Há ainda uma ligação direta entre
resiliência e confiança. Para as organizações, numerosos estudos vinculam essa
emoção -- e as estruturas motivacionais necessárias para criá-las, a uma
produtividade maior, do que fatores como salário. Como exemplo, uma descoberta
da Gallup de 2019 indica que, em média, as pessoas em empresas de alta
confiança se sentem menos estressadas (74%), têm mais energia (106%), são mais
engajadas (76%) e sofrem menos desgaste no trabalho (40%).
A biologia da
confiança
A professora e autora Brené Brown
enfatiza, em sua obra, a importância de se desconstruir o conceito de confiança
em qualidades e comportamentos específicos, para que possa ser mais facilmente
compreendido e compartilhado nos relacionamentos com parceiros, amigos, familiares
e colegas de trabalho:
- Limites: Posso confiar em você para ser
claro sobre o que está bem e o que não está bem neste relacionamento?
Posso confiar em você para entender e respeitar meus limites?
- Confiabilidade: Você vai seguir em frente e fazer
o que você diz que vai fazer? Posso confiar nessas coisas sobre você de
forma consistente e ao longo do tempo?
- Autorresponsabilidade: Posso confiar que, quando você
cometer um erro, você o assumirá? Estou disposto a me responsabilizar
pelos meus erros?
- Cofre: Você guarda em confiança o que eu
compartilho com você? Mantemos em confiança o que os outros compartilharam
conosco?
- Integridade: Posso confiar que você agirá de
forma íntegra, incluindo a escolha da coragem em vez do conforto; escolher
o que é certo sobre o que é divertido, rápido ou fácil; e praticar seus
valores e não apenas professá-los?
- Não julgamento: Eu sei que posso desmoronar e
estar em luta e dor e que você não vai me julgar? Eu confio que você vai
me procurar quando você também estiver sofrendo e lutando para que eu
possa ter a oportunidade de ser solidário? Somos capazes de oferecer e
pedir ajuda regularmente uns aos outros?
- Generosidade: Você vai assumir que minhas
intenções são boas -- e quando você não tiver certeza, você vai verificar
comigo? Podemos fazer suposições e interpretações generosas de nós mesmos
e dos outros em termos de palavras, comportamentos e ações?
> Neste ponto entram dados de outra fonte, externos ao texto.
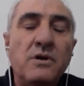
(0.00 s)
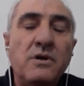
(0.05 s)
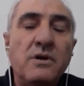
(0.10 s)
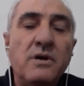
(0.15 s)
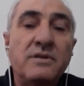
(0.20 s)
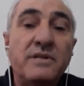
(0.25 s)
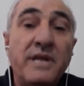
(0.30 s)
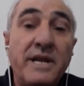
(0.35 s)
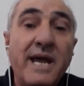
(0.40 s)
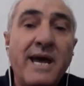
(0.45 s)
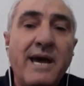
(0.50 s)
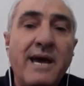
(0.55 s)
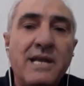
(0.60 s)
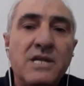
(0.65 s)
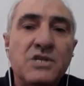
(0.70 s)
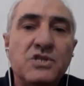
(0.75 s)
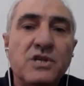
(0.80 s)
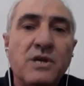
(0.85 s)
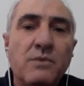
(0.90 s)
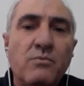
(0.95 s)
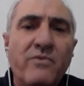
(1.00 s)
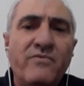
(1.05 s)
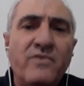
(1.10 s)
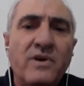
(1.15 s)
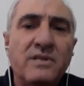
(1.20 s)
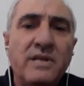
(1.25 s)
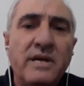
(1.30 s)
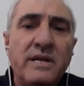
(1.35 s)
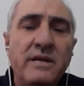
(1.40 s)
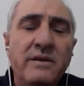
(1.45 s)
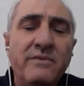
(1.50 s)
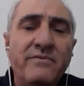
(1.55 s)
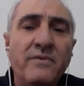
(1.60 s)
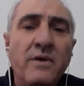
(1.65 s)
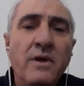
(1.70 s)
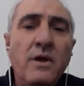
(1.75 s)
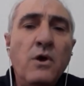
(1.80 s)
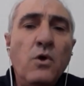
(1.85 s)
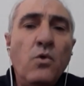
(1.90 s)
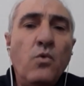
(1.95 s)
تدخل الشيخ موفق طريف
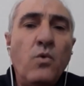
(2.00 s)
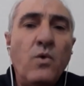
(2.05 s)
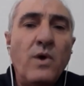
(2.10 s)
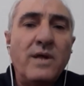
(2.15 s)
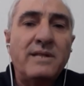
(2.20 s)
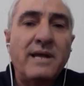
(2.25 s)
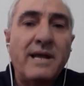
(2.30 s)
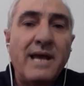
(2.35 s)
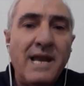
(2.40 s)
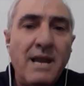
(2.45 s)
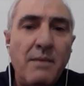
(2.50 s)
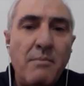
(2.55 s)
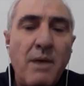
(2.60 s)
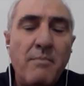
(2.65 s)
وتكلم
A confiança é um aspecto fundamental de todos os relacionamentos porque exige que escolhamos ser vulneráveis e corajosos. No longa da fila do Oscar os moradores da pequena Lunana nos recordam que a felicidade é simples, mas a ilusão de necessidades geradas por demandas de um mundo ultrarrápido anseia a alma e embaça a visão. Humildade, delicadeza e respeito são antídotos eficazes para o caos emocional e fazem parte do desenvolvimento sustentável da humanidade.